The evidence is not a policy sentence. It is a drill, a log, a timing record, a failed-control remediation, and a communication trail where customers or employees are affected. It is the difference between a pause right and a pause capability.

The same discipline applies to redress, which is the work of D6.4. Contestability is not a mailbox with the word AI in front of it. Reversibility is not confidence that someone in engineering can unwind the workflow. A decision class that affects access, pricing, employment, credit, service eligibility, safety, or a material operational outcome needs a designed path for challenge, explanation, correction, reversal, re-processing, compensation where appropriate, and human review. Privacy counsel determines Privacy Act transparency and phased commencement questions. Discrimination law specialists determine protected-attribute analysis. The operating model owns the trace.

D6.5 is the evidence layer that keeps all this from becoming performance. Board reporting should not be a celebration of AI adoption. It should show decision quality: material AI decision volumes, exception rates, meaningful human intervention, pause events, redress outcomes, unresolved high-risk issues, AIA status, vendor-agent exceptions, and material incidents. The board does not need telemetry soup. It needs reporting that can challenge management and change a decision.

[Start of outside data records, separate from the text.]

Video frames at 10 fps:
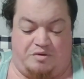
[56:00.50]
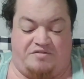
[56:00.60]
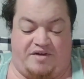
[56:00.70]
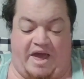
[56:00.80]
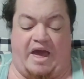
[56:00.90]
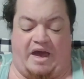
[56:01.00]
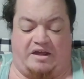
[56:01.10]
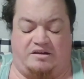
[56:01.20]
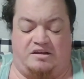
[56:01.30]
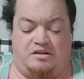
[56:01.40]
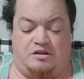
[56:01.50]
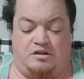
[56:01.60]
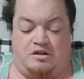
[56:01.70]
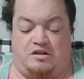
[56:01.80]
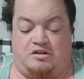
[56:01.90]
we've had
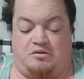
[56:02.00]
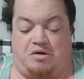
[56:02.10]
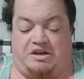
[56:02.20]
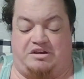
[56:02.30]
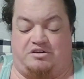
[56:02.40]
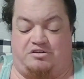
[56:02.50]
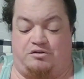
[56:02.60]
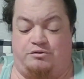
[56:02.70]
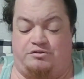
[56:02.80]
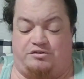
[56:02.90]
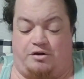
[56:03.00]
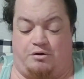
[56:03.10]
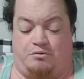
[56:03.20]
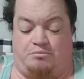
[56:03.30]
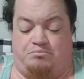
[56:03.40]
the money to do so,
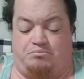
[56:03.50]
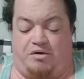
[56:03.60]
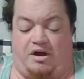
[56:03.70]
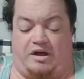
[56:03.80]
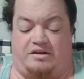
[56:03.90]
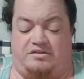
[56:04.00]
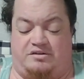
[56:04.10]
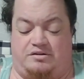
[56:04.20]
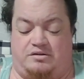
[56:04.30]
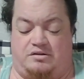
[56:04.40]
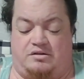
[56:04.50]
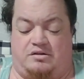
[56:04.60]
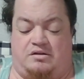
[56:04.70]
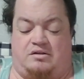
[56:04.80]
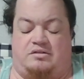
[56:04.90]
but
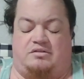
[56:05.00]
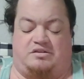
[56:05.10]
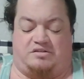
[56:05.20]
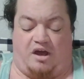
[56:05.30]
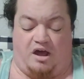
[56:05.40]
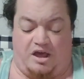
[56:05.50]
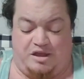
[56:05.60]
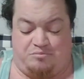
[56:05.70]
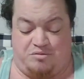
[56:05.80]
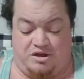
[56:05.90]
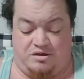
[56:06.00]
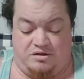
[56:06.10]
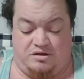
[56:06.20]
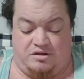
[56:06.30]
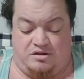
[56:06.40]
the time
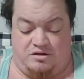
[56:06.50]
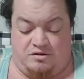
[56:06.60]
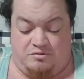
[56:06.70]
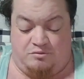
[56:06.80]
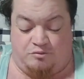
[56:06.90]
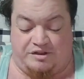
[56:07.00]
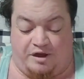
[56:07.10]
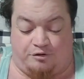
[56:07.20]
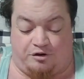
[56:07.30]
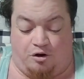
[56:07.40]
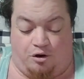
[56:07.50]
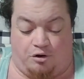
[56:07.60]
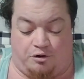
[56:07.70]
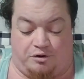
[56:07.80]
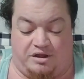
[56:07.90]
without a
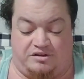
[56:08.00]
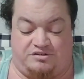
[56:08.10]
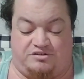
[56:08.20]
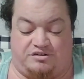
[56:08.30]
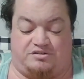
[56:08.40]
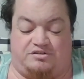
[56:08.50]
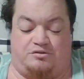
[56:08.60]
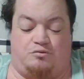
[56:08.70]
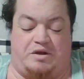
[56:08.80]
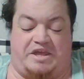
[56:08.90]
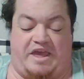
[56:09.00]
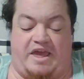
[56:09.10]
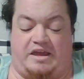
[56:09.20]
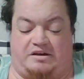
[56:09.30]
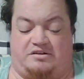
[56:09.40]
car is just we
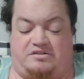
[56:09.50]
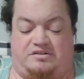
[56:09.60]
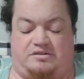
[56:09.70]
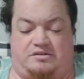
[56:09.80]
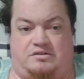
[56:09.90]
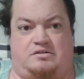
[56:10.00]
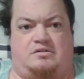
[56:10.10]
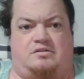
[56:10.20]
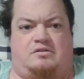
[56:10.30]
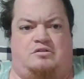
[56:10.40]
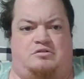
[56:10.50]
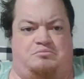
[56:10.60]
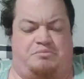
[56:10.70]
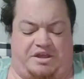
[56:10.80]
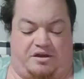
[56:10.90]
can't
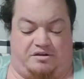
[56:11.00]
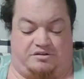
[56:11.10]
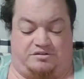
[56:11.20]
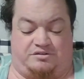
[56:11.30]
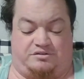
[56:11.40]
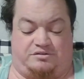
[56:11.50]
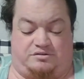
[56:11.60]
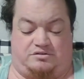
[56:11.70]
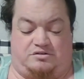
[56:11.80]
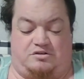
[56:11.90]
because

This is why D6 depends on the earlier posts in the series. D2 gives the portfolio register and criticality. D3 gives data and output attribution. D4 gives the platform and resilience layer. D5 gives the agent architecture and autonomy class. D6 turns those inputs into a harder governance question: now that the system can act, who is allowed to let it act, stop it, and answer for what it did?

The dependency map matters because accountability cannot be bolted on at the end. If the autonomy class is unclear, decision rights blur. If the register is incomplete, vendor agents disappear. If attribution is weak, redress becomes theatre. If board reporting is narrative-heavy, directors receive comfort instead of challenge.

I would not start D6 by designing a better committee.

I would start with one material agentic decision class already close to production and trace the action until the named human disappears. That disappearance is the work.